Members of the Santa Rosa City Council on Tuesday demanded more information about the status of a long-delayed cleanup project on the banks of Santa Rosa Creek downtown.

Regulators have been pressing for 26 years to have pollution removed from the site of a former PG&E manufactured gas plant at First and B streets. The efforts were described in a March 24 story in The Press Democrat.

“From the little bit I’ve read, it raises alarm bells,” Councilman Gary Wysocky said.

Cleanup efforts continue at a site of a former gas production plant near Santa Rosa Creek, in downtown Santa Rosa, on Tuesday, March 12, 2013. (Christopher Chung / The Press Democrat)

Cleanup efforts continue at a site of a former gas production plant near Santa Rosa Creek, in downtown Santa Rosa, on Tuesday, March 12, 2013. (Christopher Chung/ The Press Democrat)

He made reference to recent news from Arkansas, where an Exxon pipeline carrying Canadian crude oil from Illinois to Texas leaked, forcing the evacuation of 22 homes.

Wysocky called the Santa Rosa site a “tar ball right next to the creek there,” and said he wanted more information about the cleanup efforts.

“I just think it could be an accident waiting to happen,” he said.

Waste products from the manufactured gas process, including lamp black and coal tar, have been found in significant volumes on the site, as well as leaking underground fuel storage tanks. The plant was dismantled in 1924, the waste products buried, and the property later sold to developers who built a four-story office building on it in 1989.

Tons of contaminated material has since been removed under the direction of the North Coast Water Quality Control Board. PG&E estimates it has spent tens of millions to clean up the site. But much work remains, including the possible construction of a cut-off wall to prevent the migration of contamination into the creek.

The human health risks from the contamination are likely low, given the fact that it is covered by a parking lot and no drinking water wells are in the area, people familiar with the site say.

PG&E says there is no indication any contamination is currently reaching the creek, and it is committed to a cleanup project that is “best for the environment and the community.”

But Councilman Jake Ours said he believed the utility needed to be pressured to continue moving forward on the project.

“If you don’t keep PG&E’s feet to the fire, they won’t do anything,” Ours said. “It’s a very serious problem and it’s going to take a lot of money to fix.”

City Manager Kathy Millison said she had been in touch with PG&E officials and they were willing to provide additional information about the project to the council.

You can reach Staff Writer Kevin McCallum at 521-5207 or kevin.mccallum@pressdemocrat.com.
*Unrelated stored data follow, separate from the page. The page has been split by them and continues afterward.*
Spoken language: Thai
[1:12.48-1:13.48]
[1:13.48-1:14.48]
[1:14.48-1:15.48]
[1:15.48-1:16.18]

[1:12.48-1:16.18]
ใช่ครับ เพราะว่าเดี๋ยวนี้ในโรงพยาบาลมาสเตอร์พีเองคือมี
On Twitter @citybeater.

9 Responses to “Santa Rosa council seeks more information on downtown PG&E cleanup”

  1. Snarky says:


    And how would YOU know what Wysocki has read? lol

    Wysocki, as a Certified Public Accountant, is the only person the council who actually understand what tax dollars mean.
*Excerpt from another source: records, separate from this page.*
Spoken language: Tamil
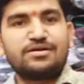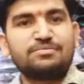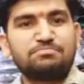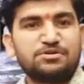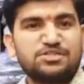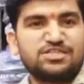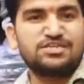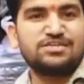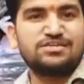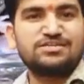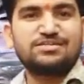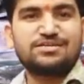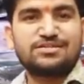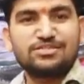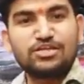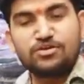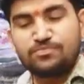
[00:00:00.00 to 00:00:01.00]
தீபாவளி
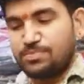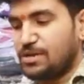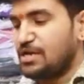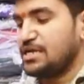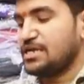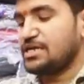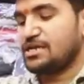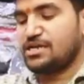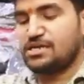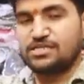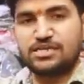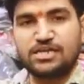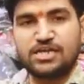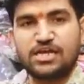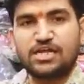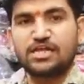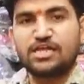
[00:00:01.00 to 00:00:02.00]
தீபாவளிக்கெல்லாம்
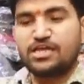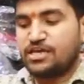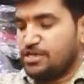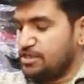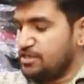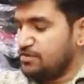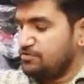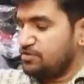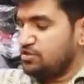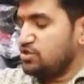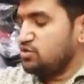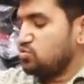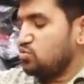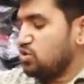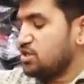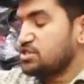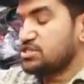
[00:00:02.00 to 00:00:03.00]
நிறைய இது வந்து
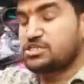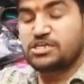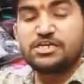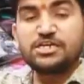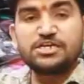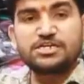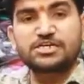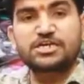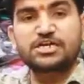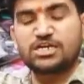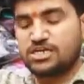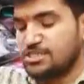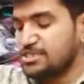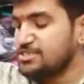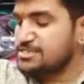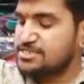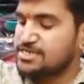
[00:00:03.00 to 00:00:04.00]
உங்களுக்கு த்ரீ
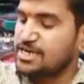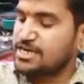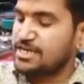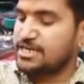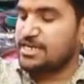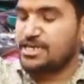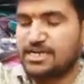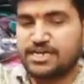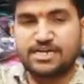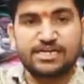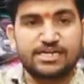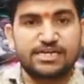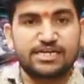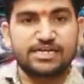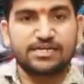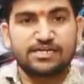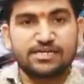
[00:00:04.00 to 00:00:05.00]
ஹண்ட்ரட்லேருந்து ஸ்டார்டிங் இருக்குது
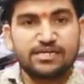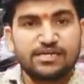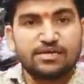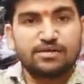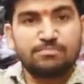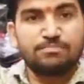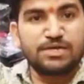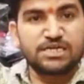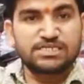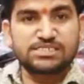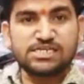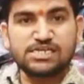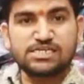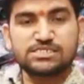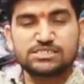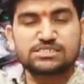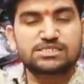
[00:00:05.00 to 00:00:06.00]
எனக்கு சரிங்க சார் பிக்
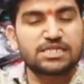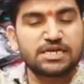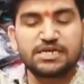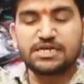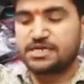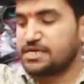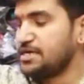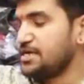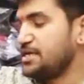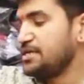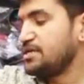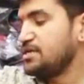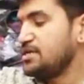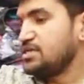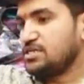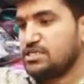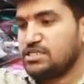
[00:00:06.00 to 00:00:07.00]
சைஸ் த்ரீ ஹண்ட்ரட்
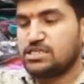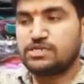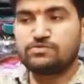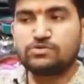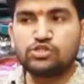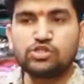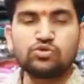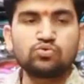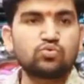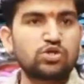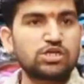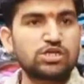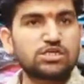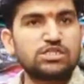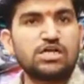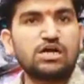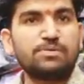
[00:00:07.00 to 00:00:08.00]
இதில் வந்து
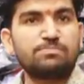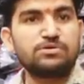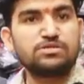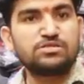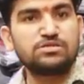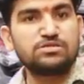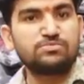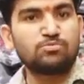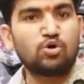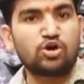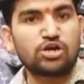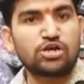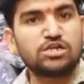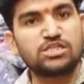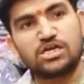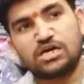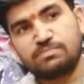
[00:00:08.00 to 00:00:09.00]
உங்களுக்கு நாற்பது
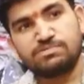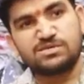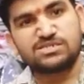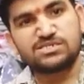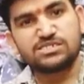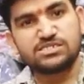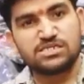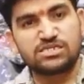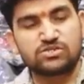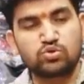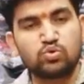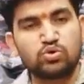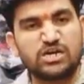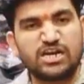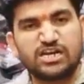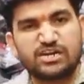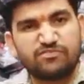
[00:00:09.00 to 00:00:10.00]
மாடல் நாற்பது டிசைன் டூ
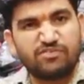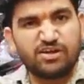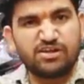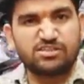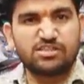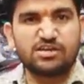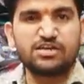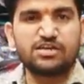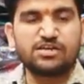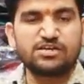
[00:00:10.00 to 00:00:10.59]
நைன்ட்டி ஃபைவ் த்ரீ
    You can’t BS him. Maybe thats why you hate him?

  2. Caller says:

    Why is Wysocky the bully asking for more info when he only read a tiny bit?

  3. Steveguy says:

    I smell a rat. I think that any and all criticisms of PG&E will be ramped up by the supporters of Sonoma Clean Power advocates and beneficiaries of the hundreds of millions in the trough.

    There may not be a hard copy memo, but I KNOW that there are behind the scenes planning of tactics to discredit PG&E before the Sonoma Clean Power comes to a vote. They are already planning to take over and will do anything to get the $$$$$$$$$$$.

    PG&E id fine by me, not perfect, but we did ruin them in the de-regulation scam.

  4. Inside Nine says:

    Nobody can hold PG&E’s feet to the fire. Better yet, shackle them and place these crooks where they belong. They are as slippery as it gets. Jail time is too good for them. I say lets get PG&E management out there to clean up their disasters.

  5. Snarky says:

    Mockingbird said:

    “Amazing that people don’t seem to know where the insidious disease of cancer comes from….”

    Cancer is not one disease…

    nor are cancers all caused by one specific agent. Sorry to pop the bubble.

  6. MOCKINGBIRD says:

    Amazing that people don’t seem to know where the insidious disease of cancer comes from, or autoimmune diseases that make so many people’s lives miserable.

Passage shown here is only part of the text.